Nilai Mahal sebagai Alat Tawar Sosial

sumber gambar: http://hdwallpapersdesktop.com/
Semakin mahal barang yang Anda kenakan, semakin menunjukkan status soial Anda di mata masyarakat. Sekilas yang terlihat bahwa Anda tentunya merupakan kaum jetset karena memiliki kemampuan untuk memiliki barang-barang mewah tersebut. Dengan adanya“pelabelan” seperti itu maka secara sadar opini masyarakat akan tergiring mengarah pada satu kesimpulan bahwa mahal itu identitas.

Yup, perbincangan di pagi hari dengan teman  saya secara kebetulan membahas mengenai arloji mahal. Saya berpendapat bahwa sangat disayangkan jika arloji mahal digunakan tidak dibarengi dengan karakter diri yang menunjukkan kita memang menghargai waktu. Karena arloji tidak hanya sekadar jam yang melingkari pergelangan tangan, melainkan sebuah asesoris penting di bagian tubuh yang menunjukkan bahwa pemakainya adalah orang yang sangat “menghamba waktu”/tidak bermain-main dengan waktu.

Hal yang menarik bahwa barang mewah semisal arloji ataupun barang mewah lainnya tidak lagi digunakan berdasarkan fungsi melainkan nilai status sosial. Pembeli barang mewah dan gadget mungkin saja tidak terlalu mementingkan seperti apa ketergantungan aktivitas mereka terhadap barang mewah dan mahal, karena yang terbeli pertama kali adalah nilai, yang memang mereka gunakan dalam lingkungan sosial mereka.

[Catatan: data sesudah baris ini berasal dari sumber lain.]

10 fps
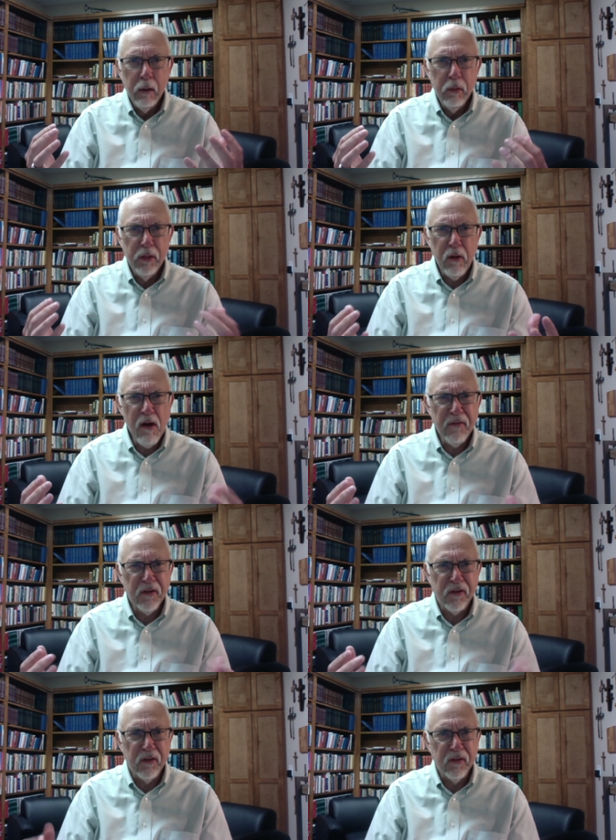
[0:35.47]
the
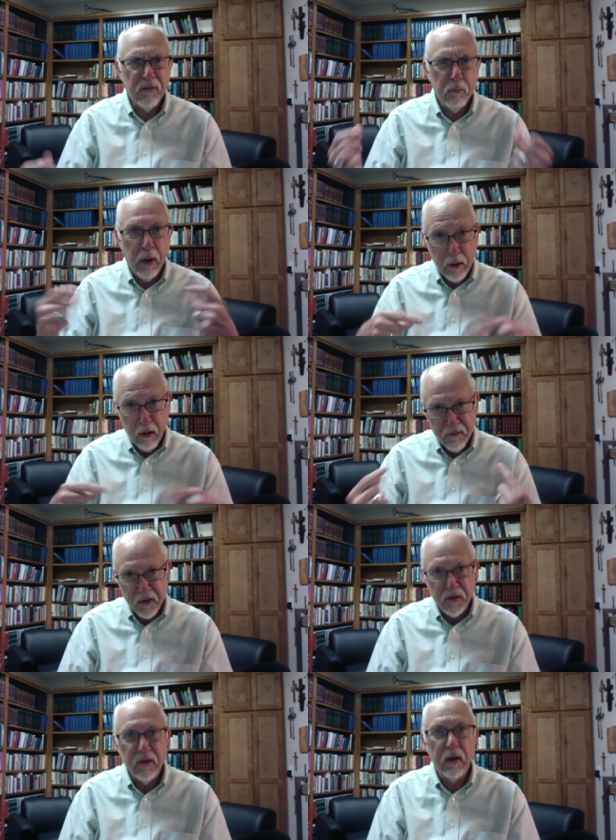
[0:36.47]
offices, my
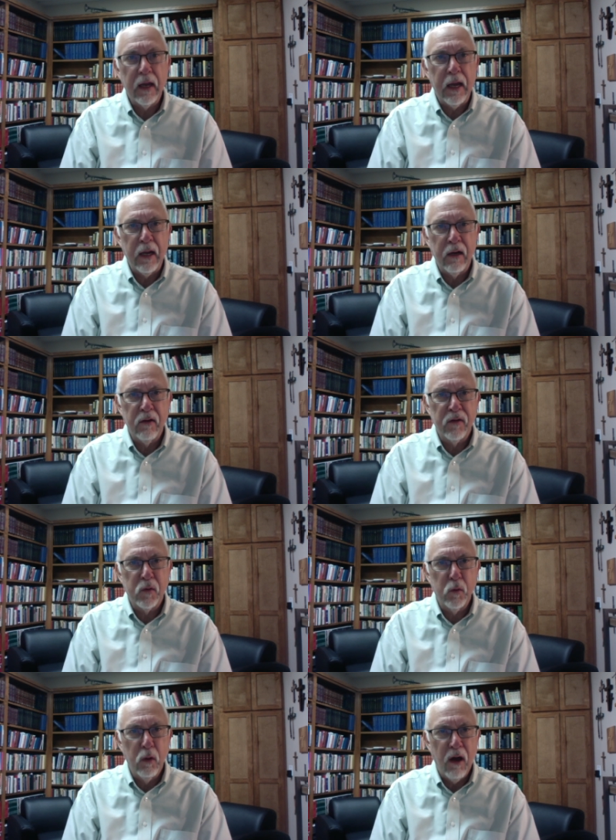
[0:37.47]
office, and the
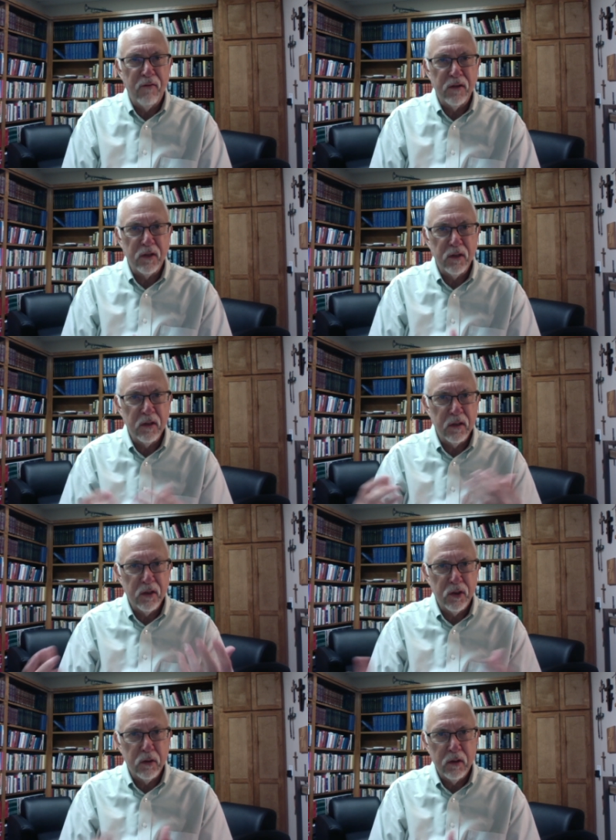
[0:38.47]
school offices and
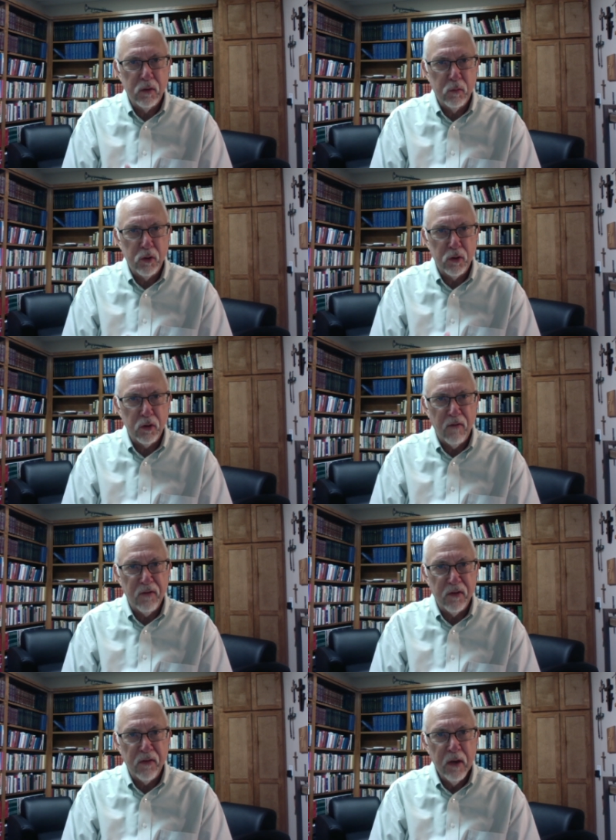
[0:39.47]
the church
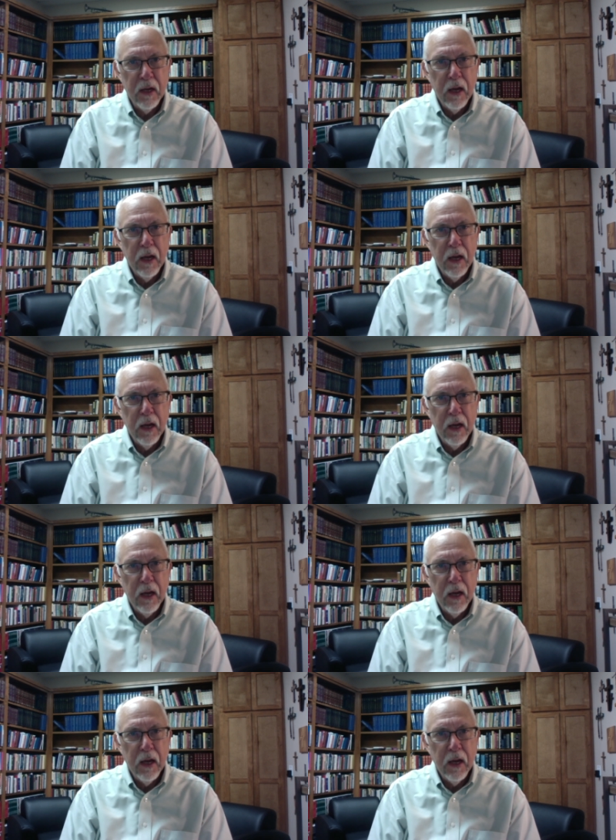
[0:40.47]
office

Lingkungan akan mempengaruhi dalam proses pengambilan keputusan termasuk untuk mengikuti tren dan gaya hidup yang berlaku di tempat tersebut. Karena jika manusia mengutamakan fungsi, maka barang tersebut tentu dengan mudah didapatkan di toko-toko biasa saja, tetapi karena ada nilai di balik deretan nilai mata uang maka membeli barang mewah merupakan suatu kepuasan tersendiri.

Pergeseran sudut pandang terhadap pembelian suatu barang akan berimplikasi pada penetapan standarisasi hidup, bahwa yang diterima adalah yang mahal, bahwa fungsi hanya menjadi nilai sekunder. Jika demikian dimana letak rasionalitas pembeli?. Bisa saja kita tergiring pada sikap pesimistis, bahwa apresiasi, penerimaan, dan penghargaan hanya untuk produk-produk mahal, masyarakat pada akhirnya tidak punya alternatif untuk memilih.

Masyarakat yang tergolong memiliki kemampuan finansial lebih, mungkin tidak akan bermasalah dengan pembelian produk mahal, disamping karena lingkungan sosial dan mobilitas kerja yang tinggi cenderung menuntut diperlukannya barang-barang mewah tersebut. Masyarakat biasa yang memiliki barang mewah tentu memiliki alat tawar sosialnya sendiri, bisa berupa pembuktian akan kehidupan perekonomian yang semakin membaik atau ukuran capaian keberhasilan.

Dapat dikatakan bahwa bagi masyarakat menengah ke atas, barang mewah dan mahal bukan menjadi prasyarat utama sebagai alat tawar sosial, karena mereka sudah termasuk dalam lingkaran sosial itu sendiri. Sedangkan bagi kalangan menengah, barang mewah merupakan salah satu alat tawar sosial memasuki pergaulan yang lebih luas atau juga sebagai isyarat untuk menunjukkan bahwa secara finansial kalangan menengah tinggal lepas landas memasuki kemapaman ekonomi, dimana mereka akan menemukan tempat untuk memperluas jaringan sosial baru.